Since employees have a good deal of access permissions and some idea of the cybersecurity setup of their organizations, insiders become some of the most unforeseen sources of attacks. By being an insider, an attacker already has a great deal of access to all the sensitive information that they can exploit such as personal information, company-specific information, and access credentials. The threat from insiders is so dangerous that over 74% of the organizations that were surveyed reported that they were at increased risk of insider threats.   

Due to the increased adoption of the cloud by organizations, it has become even more challenging to detect insider there ats. There is also an increased risk of human error since most organizations do not prioritize programs for increasing awareness of some of the best practices for cybersecurity. A cybercriminal may exploit the security vulnerability that is created as a result of human error caused by to lack of awareness.  2024 will mean increased insider threats in the public sector with threat actors utilizing their permissions and access to relay some of the most critical information about the company. 

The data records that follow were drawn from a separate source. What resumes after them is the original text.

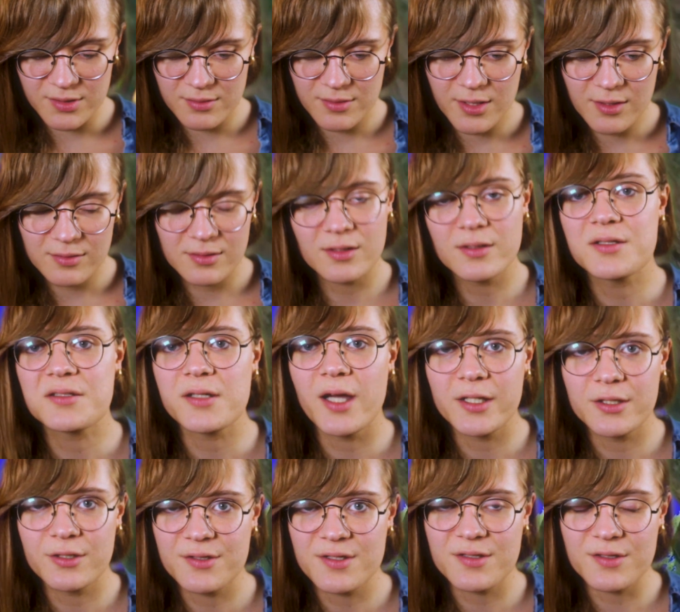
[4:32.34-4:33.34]
the thing the
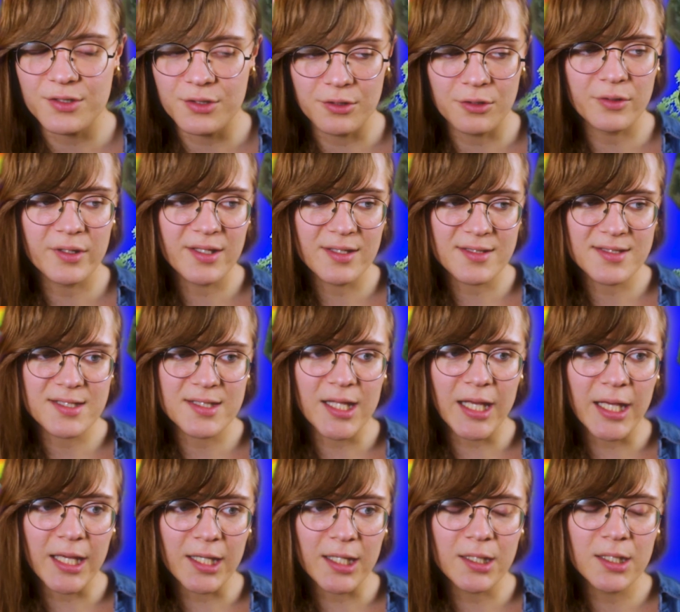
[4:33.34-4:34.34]
designers do is
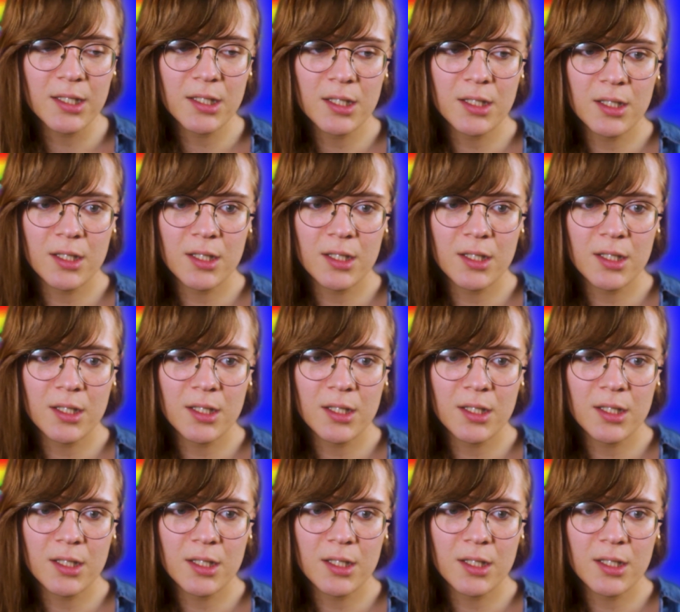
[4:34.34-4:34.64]
they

9. Increased cybersecurity skills gap 

There is a global cybersecurity talent shortage across the world as public organizations foray into digital realms to meet new levels of operational efficiency and to cater to the welfare of citizens better. As the shortage continues to grow, the cost of hiring will increase over time making it more challenging for public sector organizations to hire and retain talent for cybersecurity.    

It is because private organizations would have more budget for cybersecurity, hence, they would be able to hire cybersecurity talent better compared to the public sector. Therefore, 2024 would mean an increasing gap in cybersecurity skills on board and organizations would need to prioritize their cybersecurity and increase the budget for cybersecurity to retain talent. It would also mean for them to raise awareness within the organization regarding some of the best practices in security to mitigate the risks that arise due to the security gaps. 

10. Supply chain attacks 

Public sector organizations rely on external contractors for rendering some services. When these contractors use software that has a security vulnerability it can put the entire organization at cybersecurity risk. In 2024, there will be increased sophistication of techniques that will be deployed by cybercriminals.  

They will target all the weakest points that may encompass the software deployed by external contractors they are reliant on for all the services that they render. Hence they need to consider assessing their agreements for periodical security assessments. They must include a security review of all of the software used by contractors and assess them for security best practices that are implemented by them.